Records contained in a dataset:
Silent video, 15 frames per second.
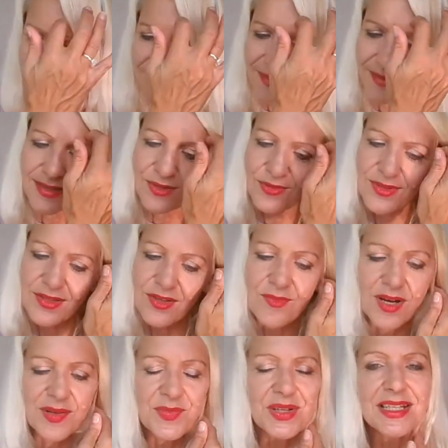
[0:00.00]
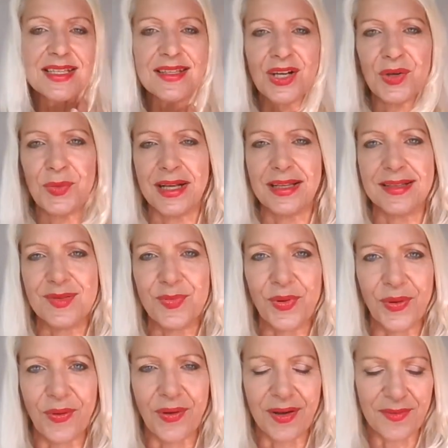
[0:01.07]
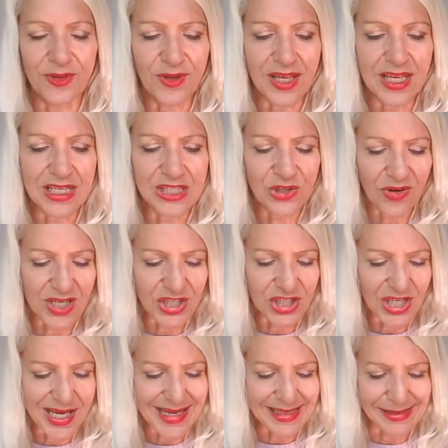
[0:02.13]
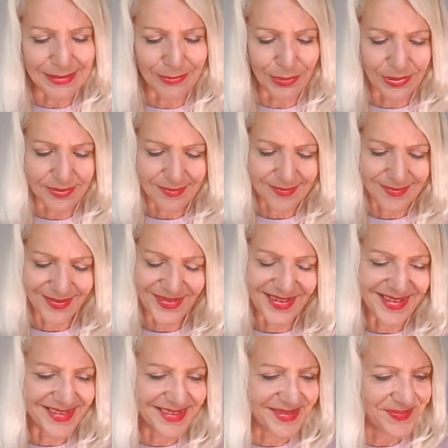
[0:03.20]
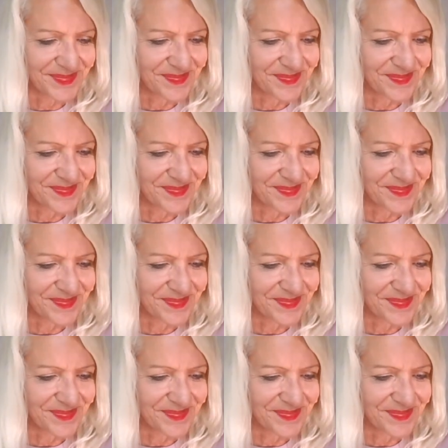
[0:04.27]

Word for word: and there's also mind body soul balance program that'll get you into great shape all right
* * *
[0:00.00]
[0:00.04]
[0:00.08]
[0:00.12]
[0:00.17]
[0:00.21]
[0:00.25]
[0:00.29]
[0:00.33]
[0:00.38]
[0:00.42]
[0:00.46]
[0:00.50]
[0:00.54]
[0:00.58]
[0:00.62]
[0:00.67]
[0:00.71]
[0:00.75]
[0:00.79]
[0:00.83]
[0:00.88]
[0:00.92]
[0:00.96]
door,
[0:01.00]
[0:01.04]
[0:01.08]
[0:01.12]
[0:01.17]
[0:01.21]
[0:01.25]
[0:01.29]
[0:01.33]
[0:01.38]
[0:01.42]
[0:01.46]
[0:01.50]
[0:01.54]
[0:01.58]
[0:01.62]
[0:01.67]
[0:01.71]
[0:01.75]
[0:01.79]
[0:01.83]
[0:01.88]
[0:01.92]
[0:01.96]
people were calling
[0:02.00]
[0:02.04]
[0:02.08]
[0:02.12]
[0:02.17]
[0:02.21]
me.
* * *
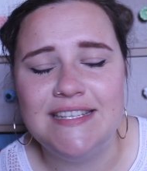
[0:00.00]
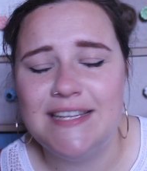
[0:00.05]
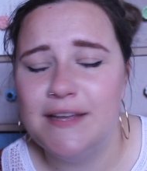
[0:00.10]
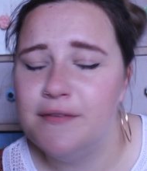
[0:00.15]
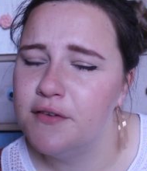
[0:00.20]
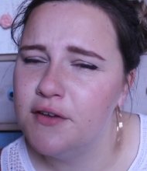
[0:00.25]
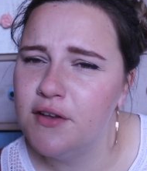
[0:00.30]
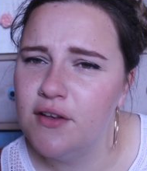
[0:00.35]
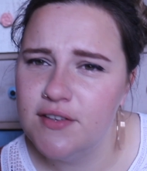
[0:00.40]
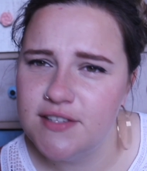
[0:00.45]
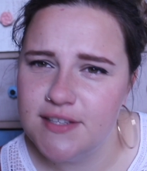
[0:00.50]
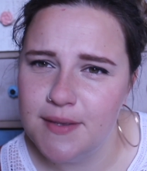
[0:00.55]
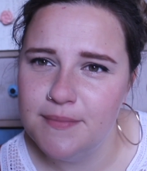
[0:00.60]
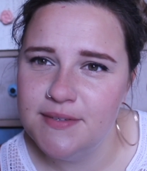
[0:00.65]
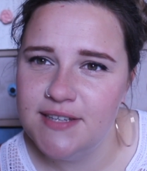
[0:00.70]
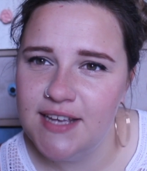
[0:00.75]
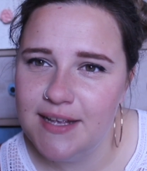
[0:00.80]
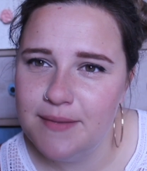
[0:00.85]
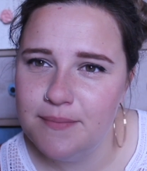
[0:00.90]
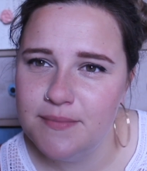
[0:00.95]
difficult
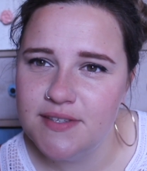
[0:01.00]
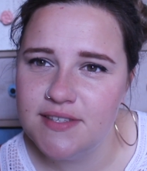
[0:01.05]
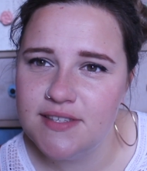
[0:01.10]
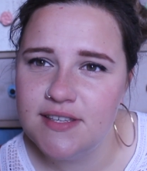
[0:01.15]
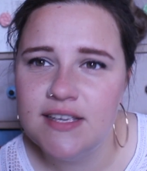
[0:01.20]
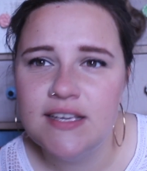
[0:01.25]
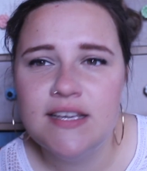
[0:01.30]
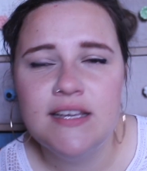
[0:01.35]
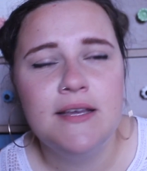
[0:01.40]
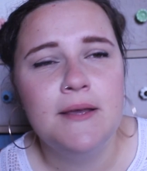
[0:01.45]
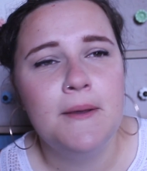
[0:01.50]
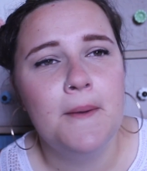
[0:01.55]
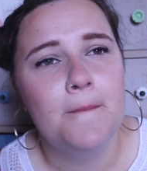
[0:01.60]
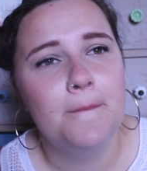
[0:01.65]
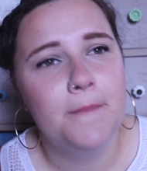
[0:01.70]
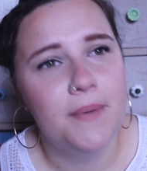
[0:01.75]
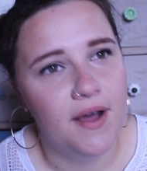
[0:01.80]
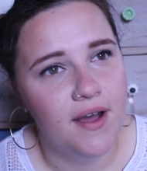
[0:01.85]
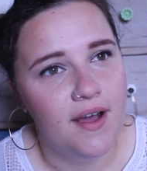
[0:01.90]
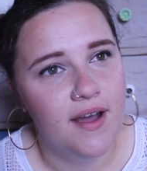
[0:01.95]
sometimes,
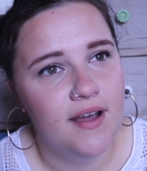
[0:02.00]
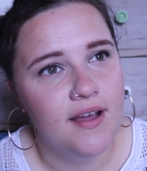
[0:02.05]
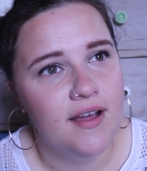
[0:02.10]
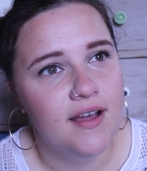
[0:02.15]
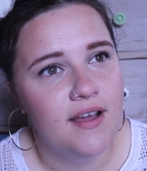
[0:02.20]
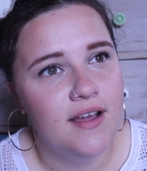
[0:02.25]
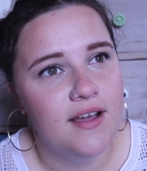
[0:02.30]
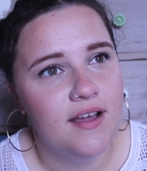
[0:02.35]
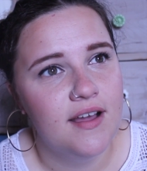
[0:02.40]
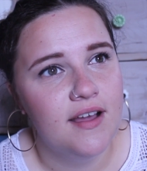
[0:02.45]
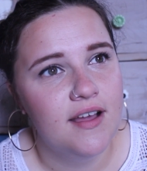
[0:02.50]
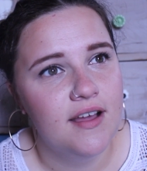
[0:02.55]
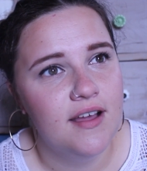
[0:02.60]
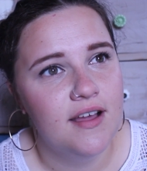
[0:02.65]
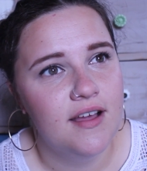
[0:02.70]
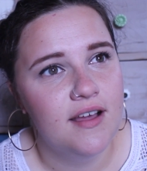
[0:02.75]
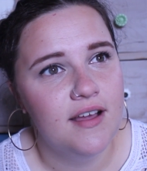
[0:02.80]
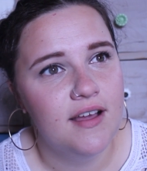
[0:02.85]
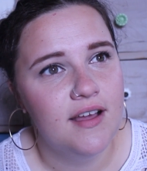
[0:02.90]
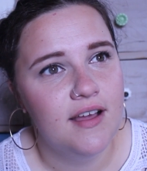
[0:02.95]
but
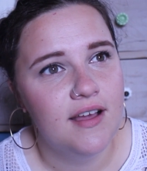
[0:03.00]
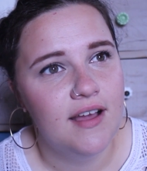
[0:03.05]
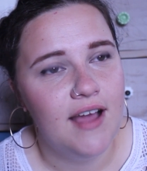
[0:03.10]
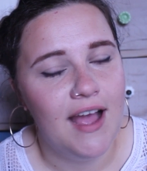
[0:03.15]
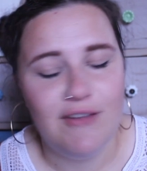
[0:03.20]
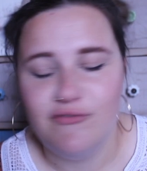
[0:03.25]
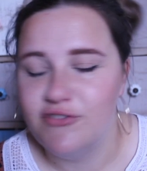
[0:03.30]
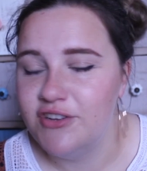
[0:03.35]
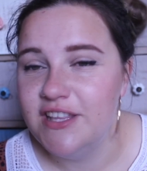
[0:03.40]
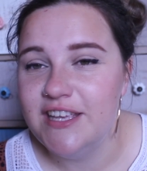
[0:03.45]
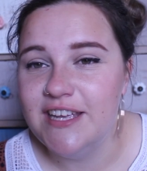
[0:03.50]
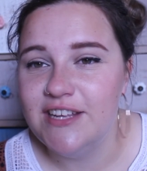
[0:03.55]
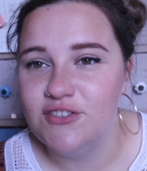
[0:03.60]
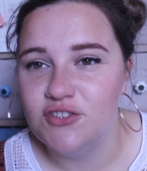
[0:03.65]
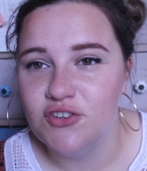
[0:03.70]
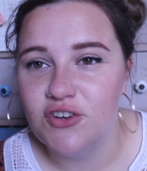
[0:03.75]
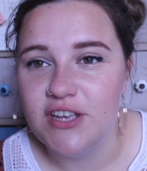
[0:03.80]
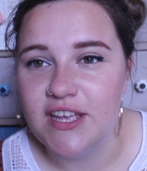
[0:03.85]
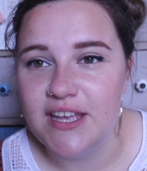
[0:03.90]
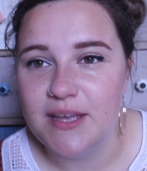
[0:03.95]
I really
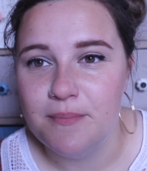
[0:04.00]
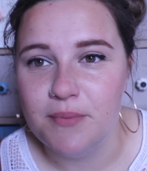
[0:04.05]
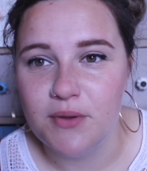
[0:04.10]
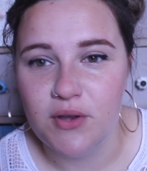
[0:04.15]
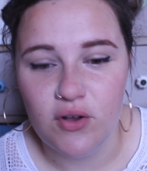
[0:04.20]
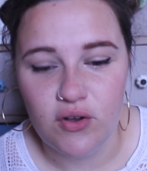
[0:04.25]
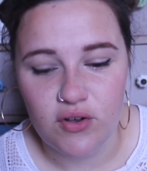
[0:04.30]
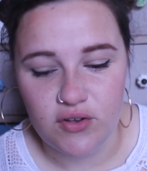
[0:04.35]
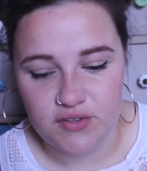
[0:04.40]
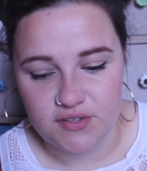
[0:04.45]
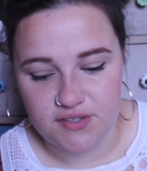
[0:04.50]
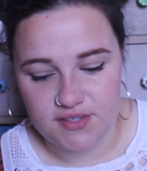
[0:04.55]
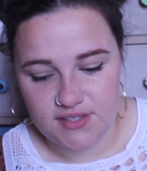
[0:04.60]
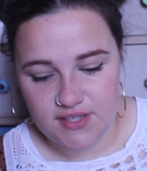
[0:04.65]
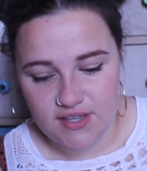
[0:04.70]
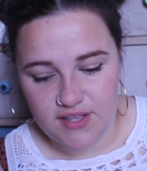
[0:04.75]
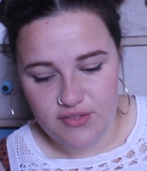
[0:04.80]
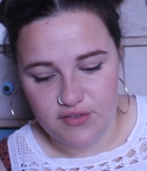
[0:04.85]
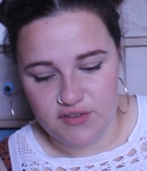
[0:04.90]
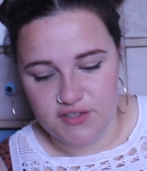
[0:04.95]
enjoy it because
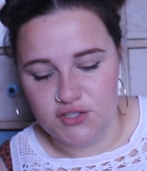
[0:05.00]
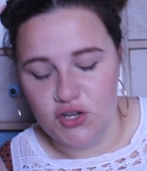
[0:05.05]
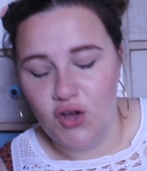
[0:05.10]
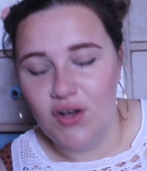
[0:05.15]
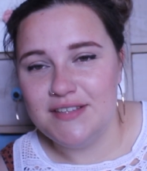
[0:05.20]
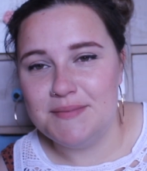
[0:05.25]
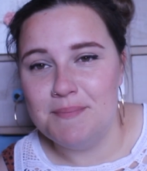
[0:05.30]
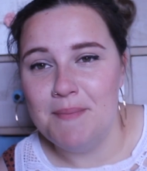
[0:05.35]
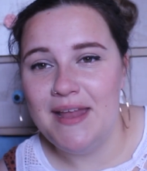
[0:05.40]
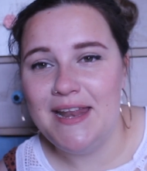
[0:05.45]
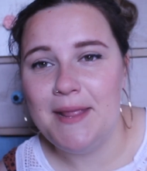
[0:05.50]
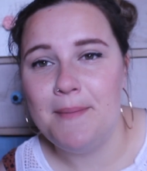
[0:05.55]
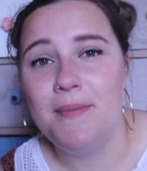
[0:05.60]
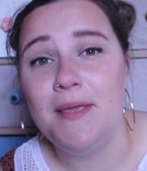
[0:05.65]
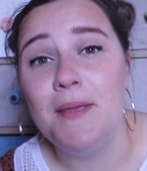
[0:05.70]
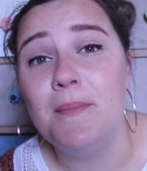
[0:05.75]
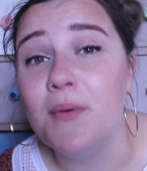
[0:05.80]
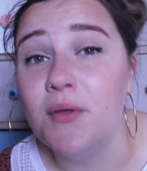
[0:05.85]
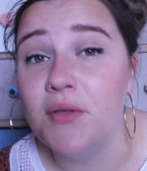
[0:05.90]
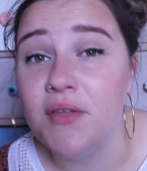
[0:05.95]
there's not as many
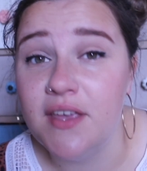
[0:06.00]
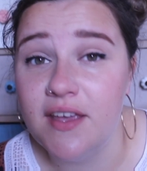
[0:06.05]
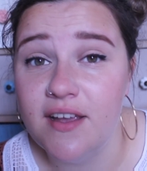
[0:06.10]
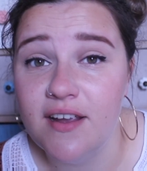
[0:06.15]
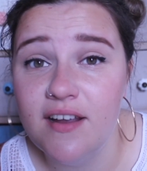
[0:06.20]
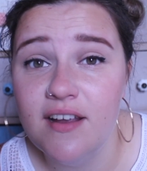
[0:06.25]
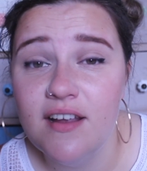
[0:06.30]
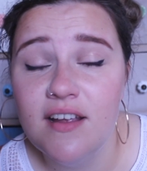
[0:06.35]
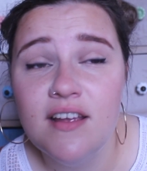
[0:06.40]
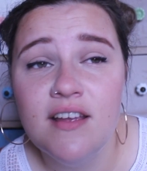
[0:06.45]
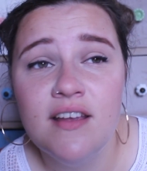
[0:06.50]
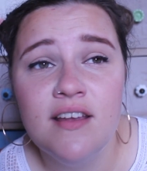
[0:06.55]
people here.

**EXERCISE GOAL**
The stretch above running from the line with "Silent video, 15 frames per second." through the line with "Word for word: and" is all you should copy, exactly, leaving out the pictures.

**FINISHED TASK**
Silent video, 15 frames per second.
[0:00.00]
[0:01.07]
[0:02.13]
[0:03.20]
[0:04.27]

Word for word: and there's also mind body soul balance program that'll get you into great shape all right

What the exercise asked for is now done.